Both O₂ and nitrogen (N₂) enter the transformer from the atmosphere. Oxygen is consumed inside the transformer and provides crucial information about the transformer’s condition and rate of aging. The age-accelerating effect of oxygen was identified in 1976 in a CIGRE paper (The oxygen-free transformer, reduced aging by continuous degassing)*. There are many potential entry points of oxygen into the transformer, but the principal means of entry is due to changes in the volume of oil as a result of temperature and load changes.

When operating temperatures of the transformer increase, the oil expands and its volume increases. The higher volume of oil acts like a piston to push atmospheric gases out of the transformer. When the temperature decreases, oil volume contracts and atmospheric gases are sucked back into the transformer. Different transformer sealing designs have been developed to prevent entry of O₂ into the transformer during these volume changes. When assessing the gas content of transformer oil using Dissolved Gas Analysis (DGA), it is necessary to understand the sealing design of your transformer because the analysis of O₂ will vary according to sealing designs.

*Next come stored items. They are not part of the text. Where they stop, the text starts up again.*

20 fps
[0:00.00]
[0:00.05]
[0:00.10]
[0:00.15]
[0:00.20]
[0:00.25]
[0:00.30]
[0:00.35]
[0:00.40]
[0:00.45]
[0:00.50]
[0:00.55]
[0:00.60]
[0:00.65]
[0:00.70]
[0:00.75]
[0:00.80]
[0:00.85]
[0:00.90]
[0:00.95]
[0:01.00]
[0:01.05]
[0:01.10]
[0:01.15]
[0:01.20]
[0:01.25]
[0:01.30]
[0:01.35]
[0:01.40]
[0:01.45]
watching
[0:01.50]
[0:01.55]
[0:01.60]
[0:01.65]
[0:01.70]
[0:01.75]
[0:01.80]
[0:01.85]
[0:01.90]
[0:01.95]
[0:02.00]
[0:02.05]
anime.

The following sealing alternatives are used within the industry:

O₂ is consumed inside the transformer, so the O₂ content will be in a balanced state between availability and consumption. So, typically the O₂ levels in closed systems will be lower than in openly breathing systems. It is difficult to assess the gas content in openly breathing systems, as the gas exchange rate between the transformer tank and the atmosphere may differ by a factor of 1:10, depending on the design and configuration of the conservator.

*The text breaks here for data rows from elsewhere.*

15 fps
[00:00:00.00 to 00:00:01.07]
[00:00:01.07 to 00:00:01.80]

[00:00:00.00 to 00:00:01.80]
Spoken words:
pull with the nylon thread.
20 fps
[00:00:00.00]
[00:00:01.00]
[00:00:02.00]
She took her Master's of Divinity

Also, in open-breathing systems, concentrations of approximately 22,000-25,000 ppm can be regarded as normal. If the O₂ content is less than 20,000 ppm, it is safe to assume that it is being consumed and that accelerated aging is occurring. Carbon dioxide (CO₂₎ levels also can be used in the same way. CO₂ levels in excess of 6,000 ppm are a clear indication of accelerated aging. If the O₂ value is around 10,000 ppm, CO₂ values in excess of 12,000 ppm can be reached in extreme cases. IEEE limit values do not apply to openly breathing transformers, and the CO/CO₂ ratio is applicable to a limited extent.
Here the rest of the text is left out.